Пусть Мюллеру охота заполучить сапоги Кеммериха, но от этого в нем не меньше участия, нежели в таком, кто от боли и думать о них не смеет. Просто он умеет различать. Будь Кеммериху хоть какая-то польза от этих сапог, Мюллер бы скорее уж побежал босиком по колючей проволоке, а не ломал себе голову, как бы ими завладеть. В нынешних же обстоятельствах сапоги не имеют к состоянию Кеммериха ни малейшего касательства, а вот Мюллеру вполне могут пригодиться. Кеммерих умрет, кому бы ни достались сапоги. Так почему бы Мюллеру не постараться, у него ведь на них больше прав, чем у какого-нибудь санитара! Когда Кеммерих умрет, будет поздно. Оттого-то Мюллер и суетится уже сейчас.

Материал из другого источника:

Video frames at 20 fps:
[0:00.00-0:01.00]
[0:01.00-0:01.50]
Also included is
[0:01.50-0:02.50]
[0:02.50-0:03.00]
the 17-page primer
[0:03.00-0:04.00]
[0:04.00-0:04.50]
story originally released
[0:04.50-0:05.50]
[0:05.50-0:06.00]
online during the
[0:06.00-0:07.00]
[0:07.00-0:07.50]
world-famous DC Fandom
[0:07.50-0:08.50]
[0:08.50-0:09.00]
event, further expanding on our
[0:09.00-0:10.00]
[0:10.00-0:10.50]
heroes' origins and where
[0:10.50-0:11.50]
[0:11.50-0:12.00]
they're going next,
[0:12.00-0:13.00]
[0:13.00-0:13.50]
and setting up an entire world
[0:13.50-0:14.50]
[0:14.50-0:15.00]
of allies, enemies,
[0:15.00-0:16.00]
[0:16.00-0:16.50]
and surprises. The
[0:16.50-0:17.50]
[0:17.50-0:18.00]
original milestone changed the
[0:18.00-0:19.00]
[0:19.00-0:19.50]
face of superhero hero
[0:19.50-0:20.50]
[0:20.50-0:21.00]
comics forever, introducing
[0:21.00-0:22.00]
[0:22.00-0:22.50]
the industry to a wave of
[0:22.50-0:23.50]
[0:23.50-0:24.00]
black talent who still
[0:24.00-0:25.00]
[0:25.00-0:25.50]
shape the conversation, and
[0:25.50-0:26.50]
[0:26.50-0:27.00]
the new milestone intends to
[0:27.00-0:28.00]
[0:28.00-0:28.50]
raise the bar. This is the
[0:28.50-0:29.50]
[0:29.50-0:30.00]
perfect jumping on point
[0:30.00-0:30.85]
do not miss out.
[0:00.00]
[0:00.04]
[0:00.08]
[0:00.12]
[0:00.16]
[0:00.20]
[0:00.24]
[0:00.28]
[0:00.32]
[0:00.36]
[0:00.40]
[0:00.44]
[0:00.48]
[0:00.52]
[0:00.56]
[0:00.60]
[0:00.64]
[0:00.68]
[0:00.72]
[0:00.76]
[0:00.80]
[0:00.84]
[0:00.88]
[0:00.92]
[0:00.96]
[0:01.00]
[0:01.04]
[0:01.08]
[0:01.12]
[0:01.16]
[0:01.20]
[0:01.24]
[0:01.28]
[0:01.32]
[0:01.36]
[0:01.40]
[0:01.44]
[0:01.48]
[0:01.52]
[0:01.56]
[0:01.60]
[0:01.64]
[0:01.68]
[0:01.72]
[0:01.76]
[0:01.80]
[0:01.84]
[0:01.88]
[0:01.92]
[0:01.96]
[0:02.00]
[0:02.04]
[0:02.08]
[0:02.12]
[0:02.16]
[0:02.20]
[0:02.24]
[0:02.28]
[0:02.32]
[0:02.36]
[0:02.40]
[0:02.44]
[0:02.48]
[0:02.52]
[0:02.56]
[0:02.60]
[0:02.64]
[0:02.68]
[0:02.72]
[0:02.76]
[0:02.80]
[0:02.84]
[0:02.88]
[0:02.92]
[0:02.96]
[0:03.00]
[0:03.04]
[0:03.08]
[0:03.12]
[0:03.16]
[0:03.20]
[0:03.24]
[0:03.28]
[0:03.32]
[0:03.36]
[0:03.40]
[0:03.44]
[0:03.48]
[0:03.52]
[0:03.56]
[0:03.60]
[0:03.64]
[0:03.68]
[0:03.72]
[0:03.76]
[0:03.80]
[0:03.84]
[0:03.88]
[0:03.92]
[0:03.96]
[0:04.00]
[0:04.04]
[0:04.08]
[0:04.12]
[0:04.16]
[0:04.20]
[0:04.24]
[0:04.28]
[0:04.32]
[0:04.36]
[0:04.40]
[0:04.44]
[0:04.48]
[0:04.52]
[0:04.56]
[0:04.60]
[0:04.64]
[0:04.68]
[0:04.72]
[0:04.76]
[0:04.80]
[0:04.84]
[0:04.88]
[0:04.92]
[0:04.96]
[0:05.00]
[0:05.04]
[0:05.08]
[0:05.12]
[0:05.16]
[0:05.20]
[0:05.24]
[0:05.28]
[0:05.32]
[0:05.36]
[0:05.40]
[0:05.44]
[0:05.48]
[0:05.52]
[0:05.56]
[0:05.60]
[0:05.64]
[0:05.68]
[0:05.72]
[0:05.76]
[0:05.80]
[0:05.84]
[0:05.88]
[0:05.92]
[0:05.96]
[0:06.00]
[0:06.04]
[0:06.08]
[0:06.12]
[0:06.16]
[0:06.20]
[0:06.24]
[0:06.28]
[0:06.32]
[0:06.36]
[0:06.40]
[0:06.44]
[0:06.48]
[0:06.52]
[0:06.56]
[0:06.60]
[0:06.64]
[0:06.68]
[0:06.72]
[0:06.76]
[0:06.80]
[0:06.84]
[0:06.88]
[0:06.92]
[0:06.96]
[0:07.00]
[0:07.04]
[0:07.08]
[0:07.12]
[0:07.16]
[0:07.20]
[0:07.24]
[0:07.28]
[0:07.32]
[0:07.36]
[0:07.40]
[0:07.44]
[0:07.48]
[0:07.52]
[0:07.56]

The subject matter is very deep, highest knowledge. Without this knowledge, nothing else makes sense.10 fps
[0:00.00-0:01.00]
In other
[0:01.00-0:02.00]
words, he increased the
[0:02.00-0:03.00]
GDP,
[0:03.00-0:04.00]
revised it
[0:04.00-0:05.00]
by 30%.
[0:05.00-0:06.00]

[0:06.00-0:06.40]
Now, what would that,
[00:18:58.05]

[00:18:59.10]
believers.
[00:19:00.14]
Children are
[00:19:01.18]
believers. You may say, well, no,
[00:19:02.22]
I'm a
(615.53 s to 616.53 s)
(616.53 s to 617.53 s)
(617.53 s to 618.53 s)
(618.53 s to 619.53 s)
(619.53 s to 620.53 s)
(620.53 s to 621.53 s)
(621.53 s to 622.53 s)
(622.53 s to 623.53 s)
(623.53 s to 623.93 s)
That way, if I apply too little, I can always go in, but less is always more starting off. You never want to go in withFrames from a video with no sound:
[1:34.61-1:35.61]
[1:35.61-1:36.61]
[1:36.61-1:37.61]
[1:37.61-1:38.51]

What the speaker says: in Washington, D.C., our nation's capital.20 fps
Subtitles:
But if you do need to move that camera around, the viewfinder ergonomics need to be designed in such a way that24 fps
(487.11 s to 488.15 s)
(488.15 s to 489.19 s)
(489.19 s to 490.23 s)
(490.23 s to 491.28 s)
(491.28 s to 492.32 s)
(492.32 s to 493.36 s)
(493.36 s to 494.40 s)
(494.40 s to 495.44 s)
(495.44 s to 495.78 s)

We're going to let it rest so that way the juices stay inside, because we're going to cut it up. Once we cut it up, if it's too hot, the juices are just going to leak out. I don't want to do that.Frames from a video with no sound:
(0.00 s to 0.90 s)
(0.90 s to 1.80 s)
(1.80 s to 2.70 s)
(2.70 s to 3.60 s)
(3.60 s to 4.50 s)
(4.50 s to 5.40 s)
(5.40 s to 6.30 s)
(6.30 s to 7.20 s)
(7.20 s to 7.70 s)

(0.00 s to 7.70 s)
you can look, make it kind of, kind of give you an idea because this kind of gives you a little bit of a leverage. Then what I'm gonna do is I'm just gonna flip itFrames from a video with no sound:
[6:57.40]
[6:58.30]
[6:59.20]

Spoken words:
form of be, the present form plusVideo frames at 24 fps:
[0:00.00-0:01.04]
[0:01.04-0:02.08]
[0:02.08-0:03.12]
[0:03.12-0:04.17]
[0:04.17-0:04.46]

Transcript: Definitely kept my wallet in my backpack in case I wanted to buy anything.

Мы утратили ощущение иных взаимосвязей, поскольку они искусственны. Для нас важны и справедливы только факты. А хорошие сапоги – редкость.

* * *

Раньше и с этим обстояло по-другому. Направляясь в окружное военное управление, мы еще были школьным классом из двух десятков молодых людей, которые, прежде чем ступить на армейский плац, все вместе (кое-кто впервые) радостно наведались к брадобрею. Твердых планов на будущее мы не имели, мысли о карьере и профессии, по сути, лишь у считаных единиц сложились настолько, что могли означать некий жизненный порядок; зато нас переполняли туманные идеи, придававшие в наших глазах жизни – да и войне тоже – идеализированный и чуть ли не романтический характер.

Два с половиной месяца мы проходили военную подготовку, и это время изменило нас куда радикальнее, чем десять школьных лет. Мы усвоили, что надраенная пуговица важнее четырех томов Шопенгауэра. Сперва с удивлением, потом с досадой, а в конце концов с безразличием признали, что решающую роль играет вроде бы не дух, а сапожная щетка, не мысль, а система, не свобода, а муштра. Солдатами мы стали с восторгом и по доброй воле, однако армия делала все, чтобы их истребить. Через три недели мы уже не изумлялись, что разукрашенный галунами письмоносец имел над нами больше власти, чем родители, педагоги и все культурные круги от Платона до Гёте, вместе взятые. Наши молодые, бодрые глаза увидели, что классическое понятие отечества, о котором твердили наши учителя, реализовалось здесь покуда как отказ от личности, какого даже от ничтожнейшего посыльного никогда бы не потребовали. Отдание чести, стойка «смирно», церемониальный шаг, ружейные артикулы, направо, налево, щелканье каблуками, брань и тысячи издевательств – мы представляли себе свою задачу иначе и считали, что нас готовят к героизму как цирковых лошадей. Но скоро привыкли. Даже уразумели, что одна часть этих вещей необходима, другая же совершенно не нужна. У солдата на это тонкий нюх.